Chiropractic care is about more than just your spine, it’s about your overall health, too. A huge component of your overall health is sleep, and too many people don’t get enough quality rest every night to wake up feeling rejuvenated and renewed. If you’re one of these people, then here are some tips from your chiropractor to help you get better sleep – sleep that can change your entire outlook on life and lead you to greater health.

A Few Sleep Facts

So, how bad is it if you’re not getting enough sleep at night? First of all, if you have sleep issues, it’s something you should discuss with your chiropractor because it impacts your treatment. Not getting enough rest can make the healing process much slower if you’re trying to recover from an injury or another health issue.
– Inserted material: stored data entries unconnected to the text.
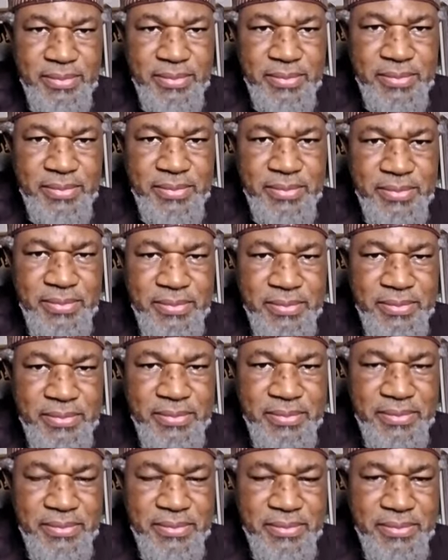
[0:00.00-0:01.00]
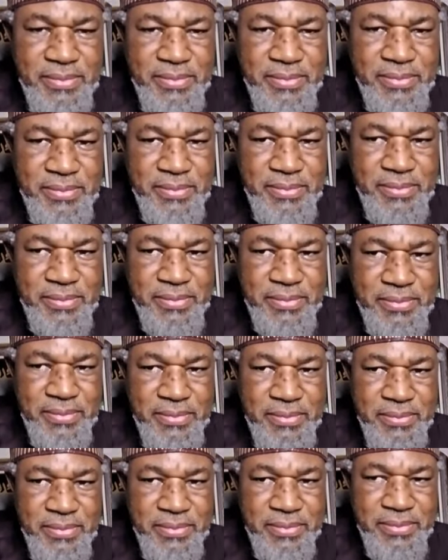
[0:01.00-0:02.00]

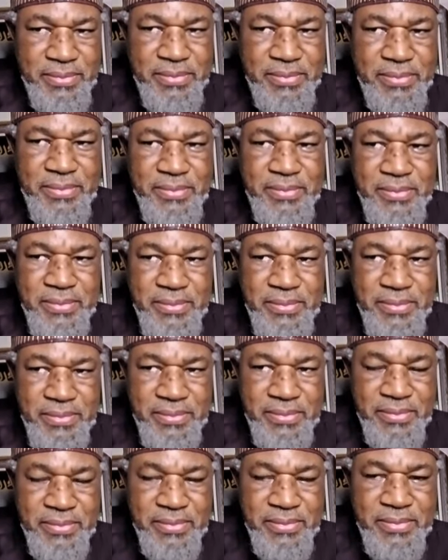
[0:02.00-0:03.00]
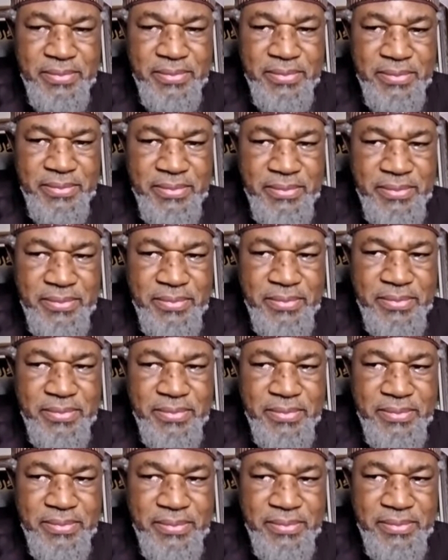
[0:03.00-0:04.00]

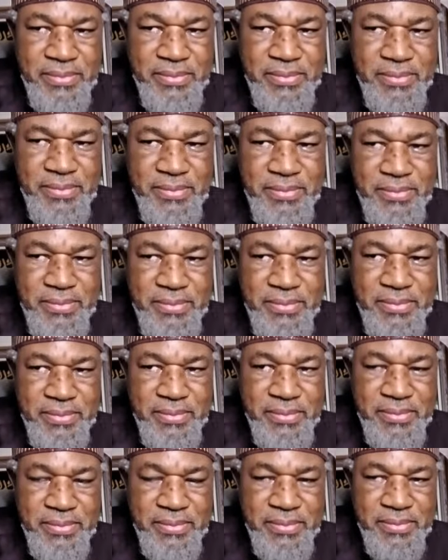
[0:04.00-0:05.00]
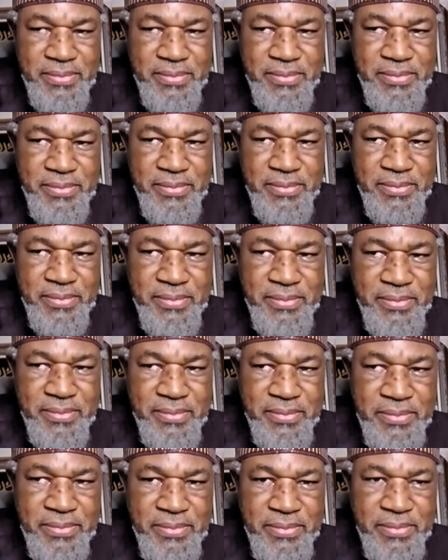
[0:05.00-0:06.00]

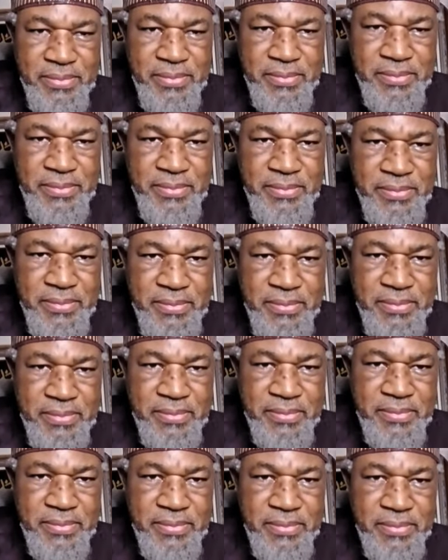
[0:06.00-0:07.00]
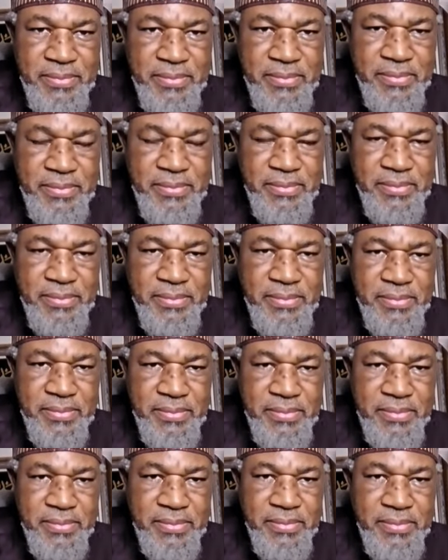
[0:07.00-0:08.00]
(not speaking)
Second, the quantity and quality of your sleep have a big impact on your risk for disease. According to the National Institutes of Health, your risk of breast cancer increases by 200 percent if you don’t get enough sleep. If you get less than 7 hours of sleep at night, then you’re increasing your risk of a heart attack by double. Sleep also influences your metabolism, so if you struggle with excess weight, then not getting enough sleep at night can make it more difficult to maintain a healthy weight.
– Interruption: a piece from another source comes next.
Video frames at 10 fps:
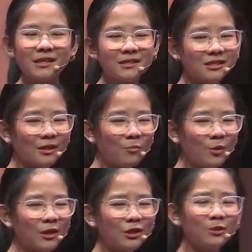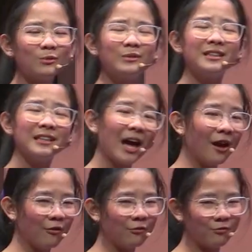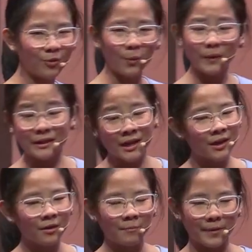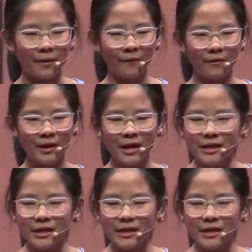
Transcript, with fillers: see someone you love or care about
Lastly, sleep has a big impact on your central nervous system. A good night’s sleep can double your mental problem-solving ability. In children, more sleep at night has been linked to higher test scores.

Some Sleep Hacks

Your goal should be to increase the quality of the sleep you get first, and then work on quantity. That means just being in bed for seven hours every night isn’t enough, you have to actually be sleeping! In order to improve the quality of your sleep you should try:

  • A sleep routine – Your kids probably have a sleep routine and you should too. A routine helps to let your body know it’s time to simmer down and start to rest. Make sure your bedtime is realistic and appropriate in order to afford you the most opportunity for sleep and try to go to bed and wake up at about the same time every day – including the weekends.
  • Make it dark – Your bedroom should be as dark as you can make it. This is due to the fact that your body is challenged to produce the sleep hormone melatonin by sources of light, including the blue light you are exposed to by electrical devices. Light can make it difficult for melatonin to be produced so use blackout shades, turn your alarm clock around or use a nightlight only in the bathroom to help your body rest.
  • Keep it cool – The ideal temperature for your bedroom is between 60 and 68 degrees. If you’re too hot or too cold you won’t be able to sleep very well, so keeping it in this range can help you to go to sleep and stay there.